Palestinian swastikaNew York, January 13 – A collection of organizations, activists, and ideologues supporting the Free Palestine cause, which attracts every manner of Judaeophobe, insisted today that their push to remove the world’s only Jewish state from the map has nothing to do with antipathy toward Jews, and that the prevalence of Jew-haters in their ranks results from unhappy coincidence but certainly not an inherent problem with the cause or the people who support it.

“We have nothing against Jews,” argued Ali Abunimah, whose Electronic Intifada site glorifies violent attackers of Jews and posts tendentious content opposing Jewish sovereignty in the ancestral Jewish homeland. “We criticize only those who condone the oppression of Palestinians.

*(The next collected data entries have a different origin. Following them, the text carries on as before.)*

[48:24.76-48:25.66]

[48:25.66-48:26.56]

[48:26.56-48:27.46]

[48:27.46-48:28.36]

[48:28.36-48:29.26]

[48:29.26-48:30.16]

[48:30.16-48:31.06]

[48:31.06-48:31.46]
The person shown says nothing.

The fact that our movement draws antisemites from all over the world and affords them a banner under which to unite, and a cloak in which to veil their bigotry and support for terrorism, means nothing about our movement. We promote human rights.”

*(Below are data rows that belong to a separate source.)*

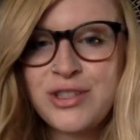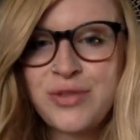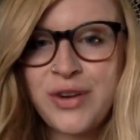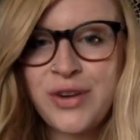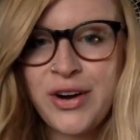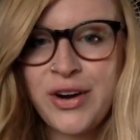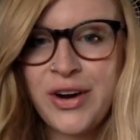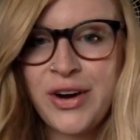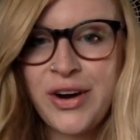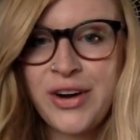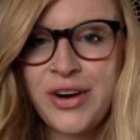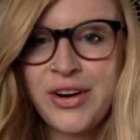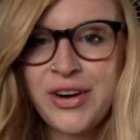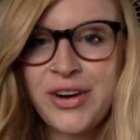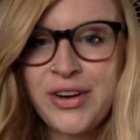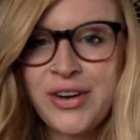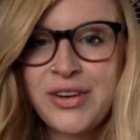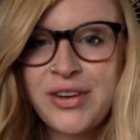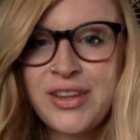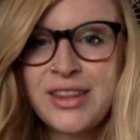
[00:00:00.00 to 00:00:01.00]
for
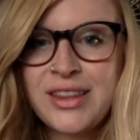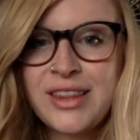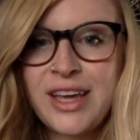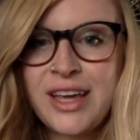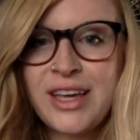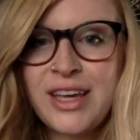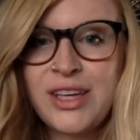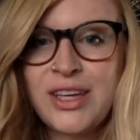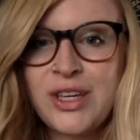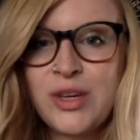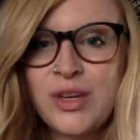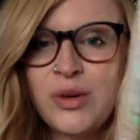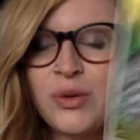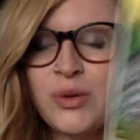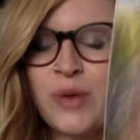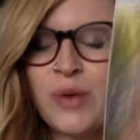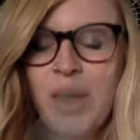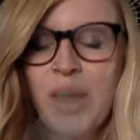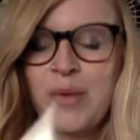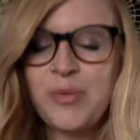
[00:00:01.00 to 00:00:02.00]
her. Thank
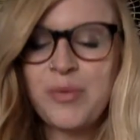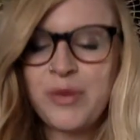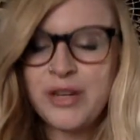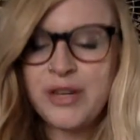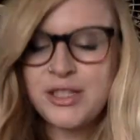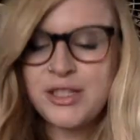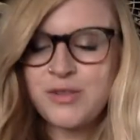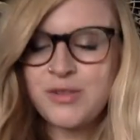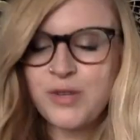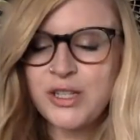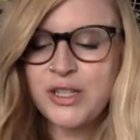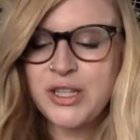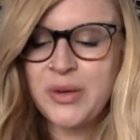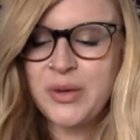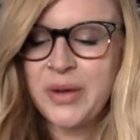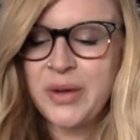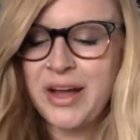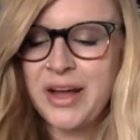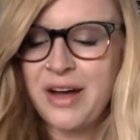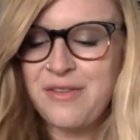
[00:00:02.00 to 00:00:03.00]
you, Empress, for
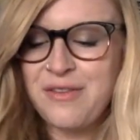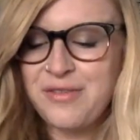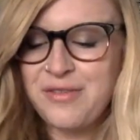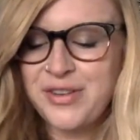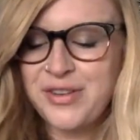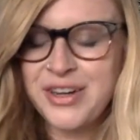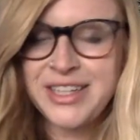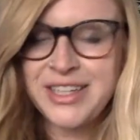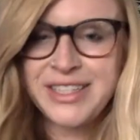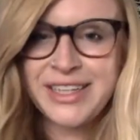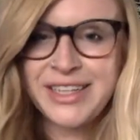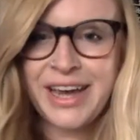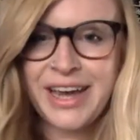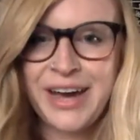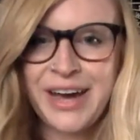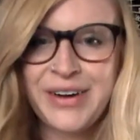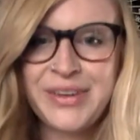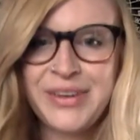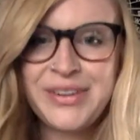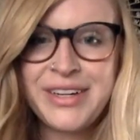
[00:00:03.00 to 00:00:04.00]
showing up for us
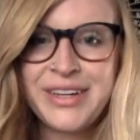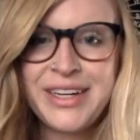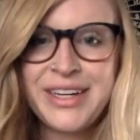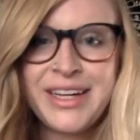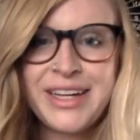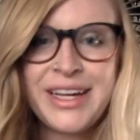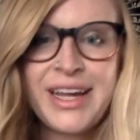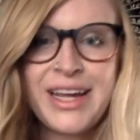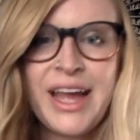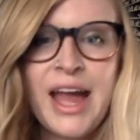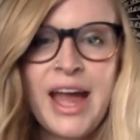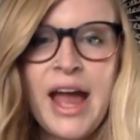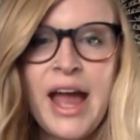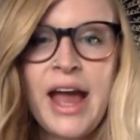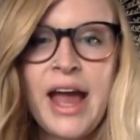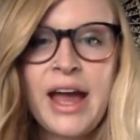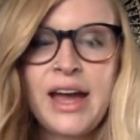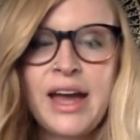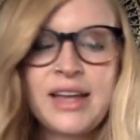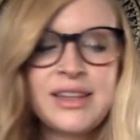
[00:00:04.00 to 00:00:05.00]
now.
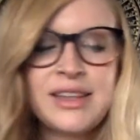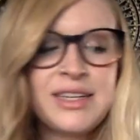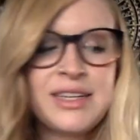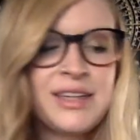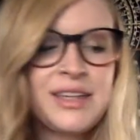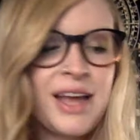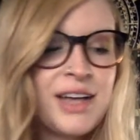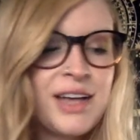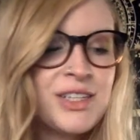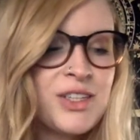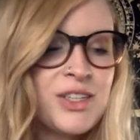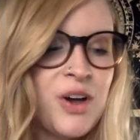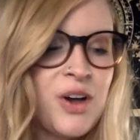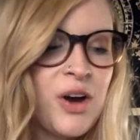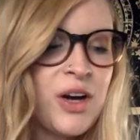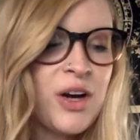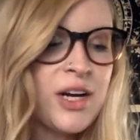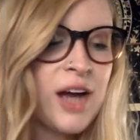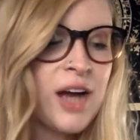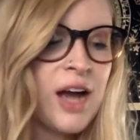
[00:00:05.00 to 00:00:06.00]
And the next
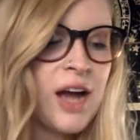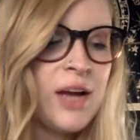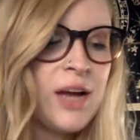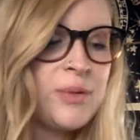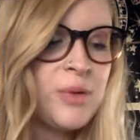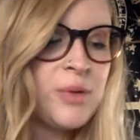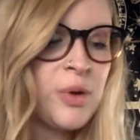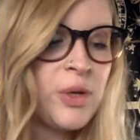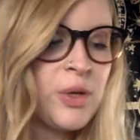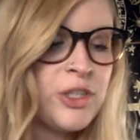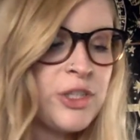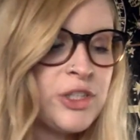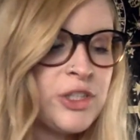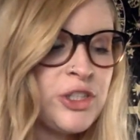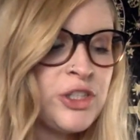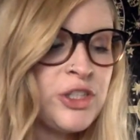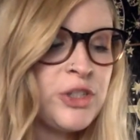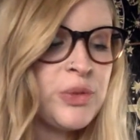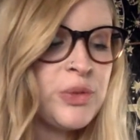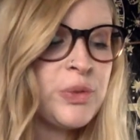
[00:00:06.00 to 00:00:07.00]
card I'm going to
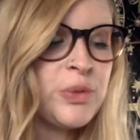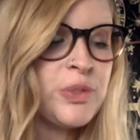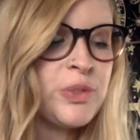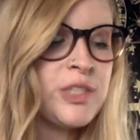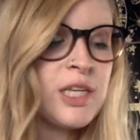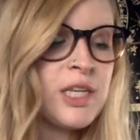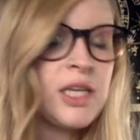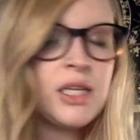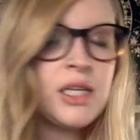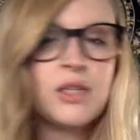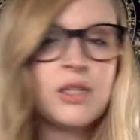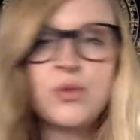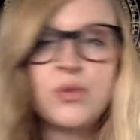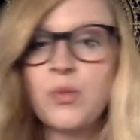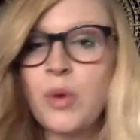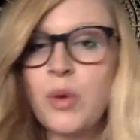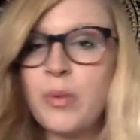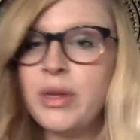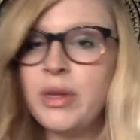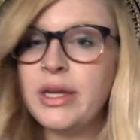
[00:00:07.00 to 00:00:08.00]
choose is
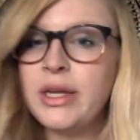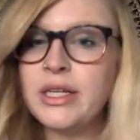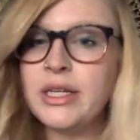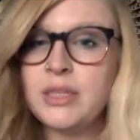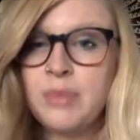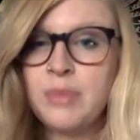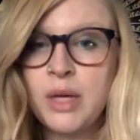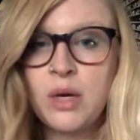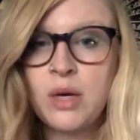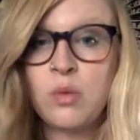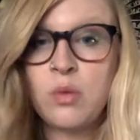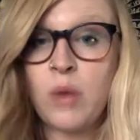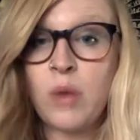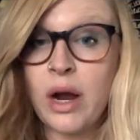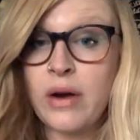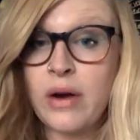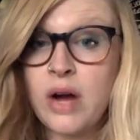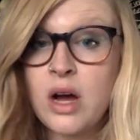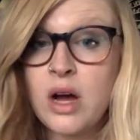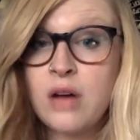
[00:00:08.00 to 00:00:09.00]
what we need to be
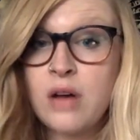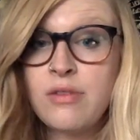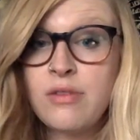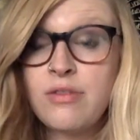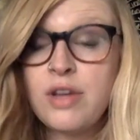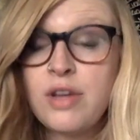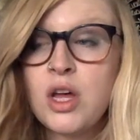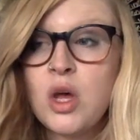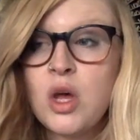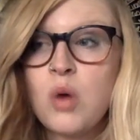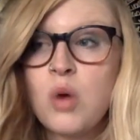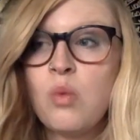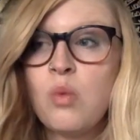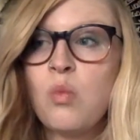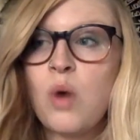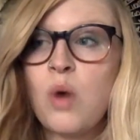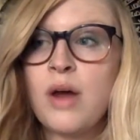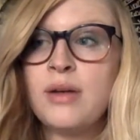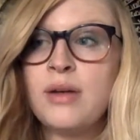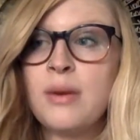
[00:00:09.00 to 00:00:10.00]
aware of,
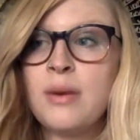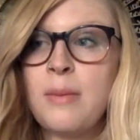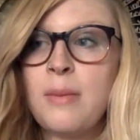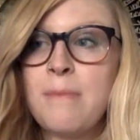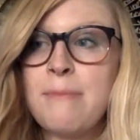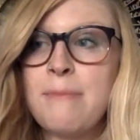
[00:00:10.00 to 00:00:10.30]
what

“Jews are welcome in our movement,” insisted Linda Sarsour, formerly of the Women’s March. “All they have to do to gain acceptance is renounce any conviction that Jews deserve a secure, sovereign place of their own in the cradle and focal point of their history and culture. Also to agree to sit with those who see Jewish safety as secondary at best in the struggle to make the world a better place, and sometimes not a value at all. It’s annoying, frankly, that we get accused of antisemitism just because our cohort brims with Jew-hate so powerful that our protestations of anti-racism can’t contain it. When you cite facts about the ubiquity of antisemitism in the pro-Palestine movement, you smear us.”

Organizers have long struggled to establish in the public mind a separation between the antisemitic thugs who populate every anti-Israel protest and anti-Zionism itself, with only mixed success. “It’s a difficult balancing act,” explained Students for Justice in Palestine UC-Davis chapter head Awad Afflem. “We don’t like the depictions of us as hateful, violence-glorifying bigots, but without the hardcore antisemites, our events attract maybe two or three people, and that’s not enough to generate real impact and change. Circumstances force us to choose between having no appreciable effect or having an effect that yes, puts pro-Palestine concerns on the map, but also makes Jews afraid. Once upon a time no one cared about that, but now we have to at least pretend. Usually I address it by blaming Zionists.”